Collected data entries
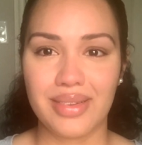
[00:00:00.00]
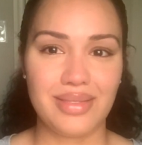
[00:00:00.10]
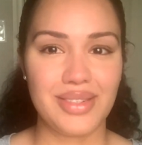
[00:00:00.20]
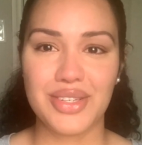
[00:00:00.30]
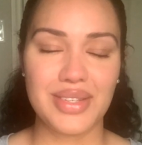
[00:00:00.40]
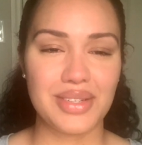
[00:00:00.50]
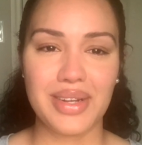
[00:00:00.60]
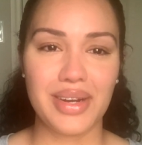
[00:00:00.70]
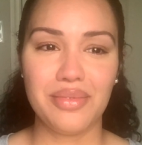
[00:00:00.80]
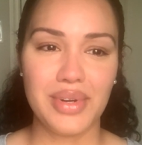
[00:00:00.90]
just
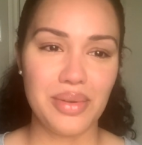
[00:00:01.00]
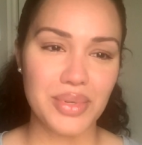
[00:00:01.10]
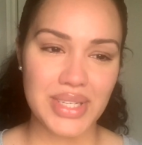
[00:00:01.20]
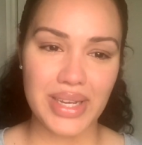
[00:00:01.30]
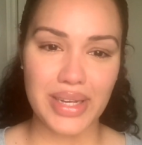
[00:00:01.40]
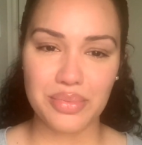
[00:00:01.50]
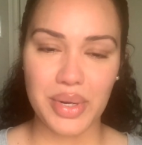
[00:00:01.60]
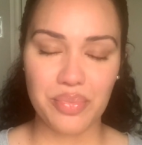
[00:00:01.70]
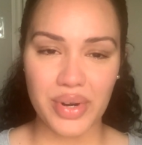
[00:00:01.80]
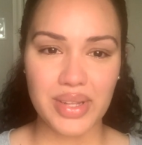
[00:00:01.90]
not even able to catch my
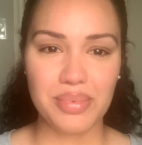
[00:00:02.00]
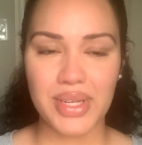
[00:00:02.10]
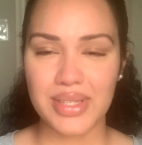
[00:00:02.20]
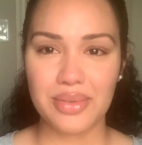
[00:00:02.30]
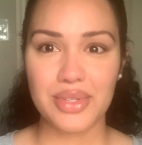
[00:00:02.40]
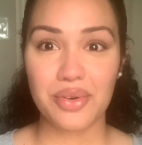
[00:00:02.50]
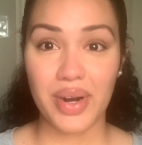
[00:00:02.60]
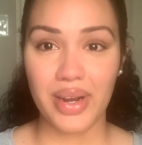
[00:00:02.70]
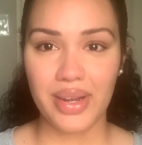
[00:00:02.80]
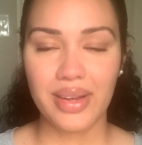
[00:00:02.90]
breath because I was
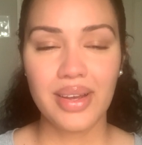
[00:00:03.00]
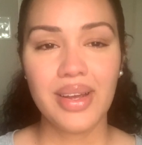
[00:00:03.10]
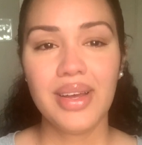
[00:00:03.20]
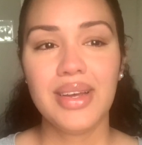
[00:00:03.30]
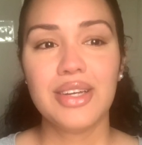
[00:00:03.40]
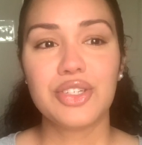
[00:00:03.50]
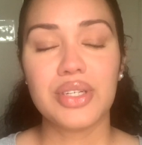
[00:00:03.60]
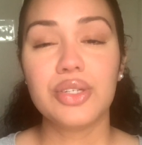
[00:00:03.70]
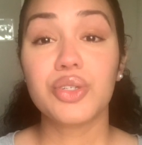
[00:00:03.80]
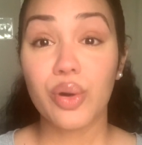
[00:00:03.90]
crying,
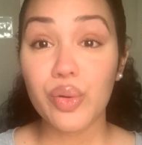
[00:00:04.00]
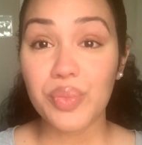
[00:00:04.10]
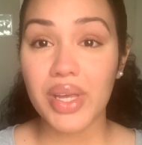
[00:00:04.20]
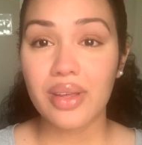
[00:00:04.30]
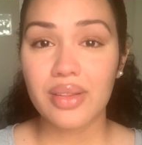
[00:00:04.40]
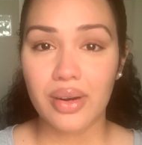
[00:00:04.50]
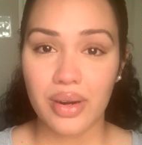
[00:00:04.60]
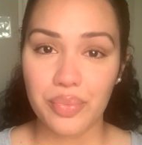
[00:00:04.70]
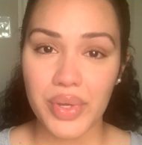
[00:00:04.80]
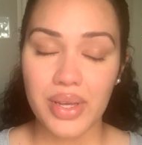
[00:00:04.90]
she showed me the
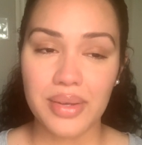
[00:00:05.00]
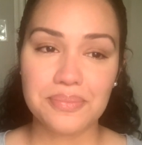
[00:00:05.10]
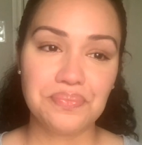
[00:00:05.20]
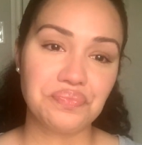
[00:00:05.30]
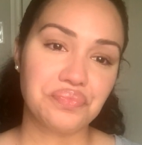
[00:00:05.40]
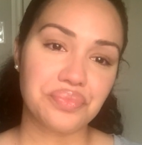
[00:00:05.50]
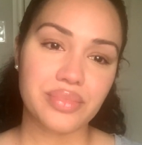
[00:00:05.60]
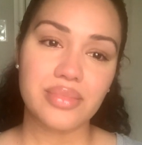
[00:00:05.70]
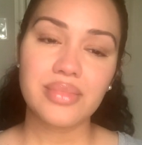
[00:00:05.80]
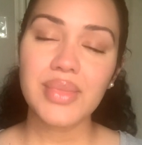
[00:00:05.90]
heartbeat,
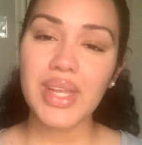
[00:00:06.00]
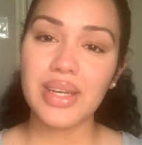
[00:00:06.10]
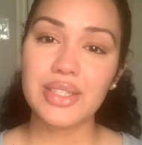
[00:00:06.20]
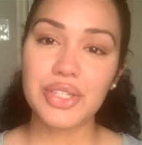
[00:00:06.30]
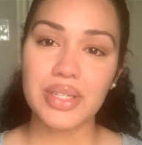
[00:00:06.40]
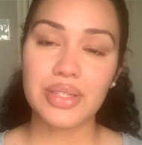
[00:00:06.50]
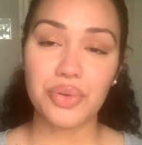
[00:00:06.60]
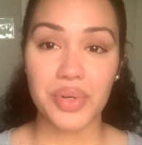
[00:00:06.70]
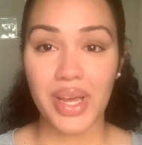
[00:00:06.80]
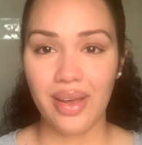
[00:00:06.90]
and she
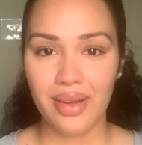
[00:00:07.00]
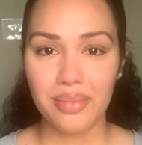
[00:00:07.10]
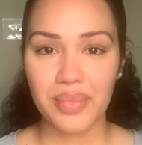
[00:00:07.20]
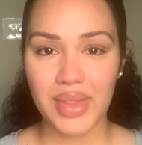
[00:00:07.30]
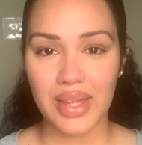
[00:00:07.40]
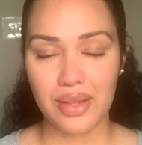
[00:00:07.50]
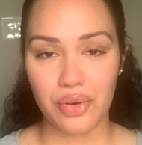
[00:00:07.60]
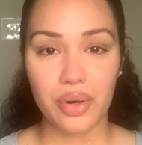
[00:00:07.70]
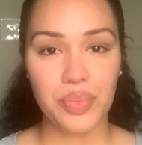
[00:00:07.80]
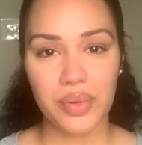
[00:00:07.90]
showed Cam that the
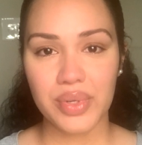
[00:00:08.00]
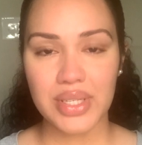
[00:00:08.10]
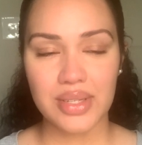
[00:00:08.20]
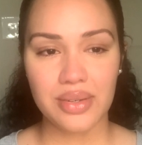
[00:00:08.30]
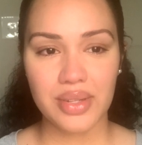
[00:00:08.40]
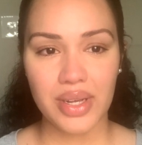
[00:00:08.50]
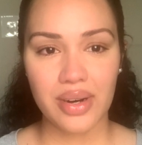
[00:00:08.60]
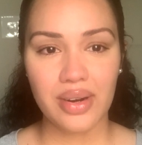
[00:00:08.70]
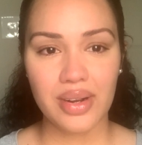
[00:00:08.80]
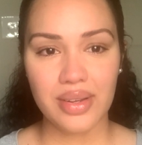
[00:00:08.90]
heartbeat was still
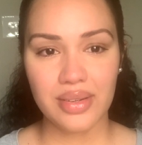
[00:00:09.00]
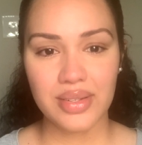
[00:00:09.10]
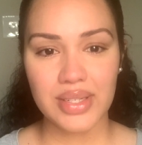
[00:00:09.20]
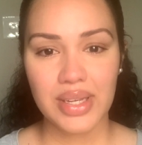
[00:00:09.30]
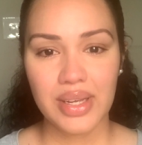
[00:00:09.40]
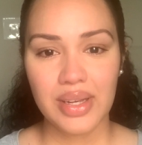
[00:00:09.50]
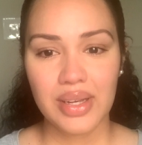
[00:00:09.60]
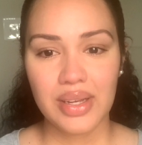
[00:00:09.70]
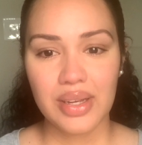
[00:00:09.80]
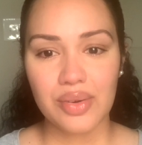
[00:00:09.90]
there. And
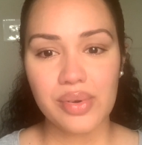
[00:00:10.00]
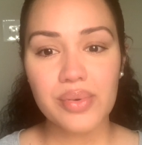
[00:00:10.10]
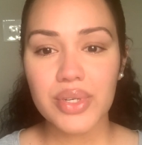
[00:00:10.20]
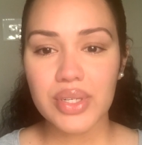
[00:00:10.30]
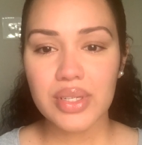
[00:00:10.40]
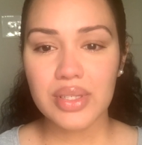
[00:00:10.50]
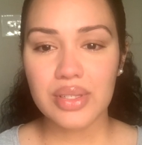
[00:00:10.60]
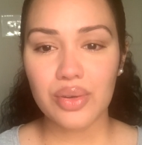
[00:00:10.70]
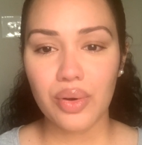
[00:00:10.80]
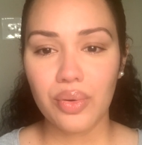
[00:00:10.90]
we were just
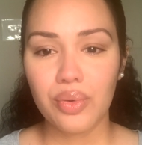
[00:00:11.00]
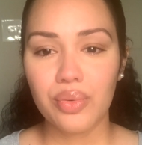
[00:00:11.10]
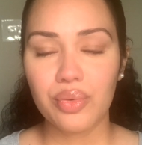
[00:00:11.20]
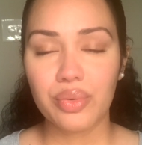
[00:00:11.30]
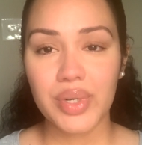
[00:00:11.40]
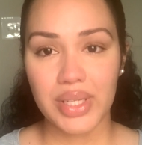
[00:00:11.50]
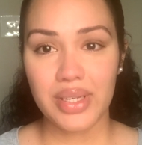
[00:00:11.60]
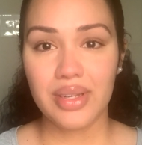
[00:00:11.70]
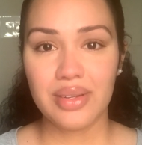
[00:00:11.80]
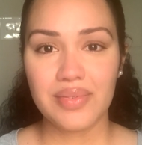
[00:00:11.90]
so
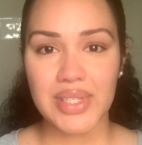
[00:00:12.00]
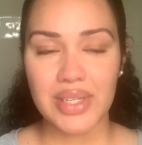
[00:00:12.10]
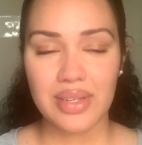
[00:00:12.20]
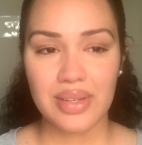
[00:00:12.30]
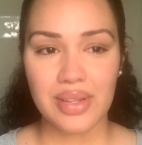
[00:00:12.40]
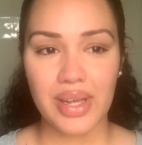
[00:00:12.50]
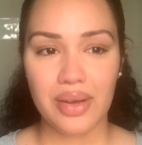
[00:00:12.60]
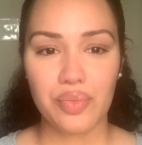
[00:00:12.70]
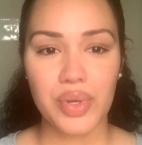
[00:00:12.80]
relieved that we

■ **Work order**
Quote the lines above exactly, starting with the one that has "[00:00:00.90]" and ending with the one that has "[00:00:03.30]"; drop the pictures and include nothing else.

■ **Finished task**
[00:00:00.90]
just
[00:00:01.00]
[00:00:01.10]
[00:00:01.20]
[00:00:01.30]
[00:00:01.40]
[00:00:01.50]
[00:00:01.60]
[00:00:01.70]
[00:00:01.80]
[00:00:01.90]
not even able to catch my
[00:00:02.00]
[00:00:02.10]
[00:00:02.20]
[00:00:02.30]
[00:00:02.40]
[00:00:02.50]
[00:00:02.60]
[00:00:02.70]
[00:00:02.80]
[00:00:02.90]
breath because I was
[00:00:03.00]
[00:00:03.10]
[00:00:03.20]
[00:00:03.30]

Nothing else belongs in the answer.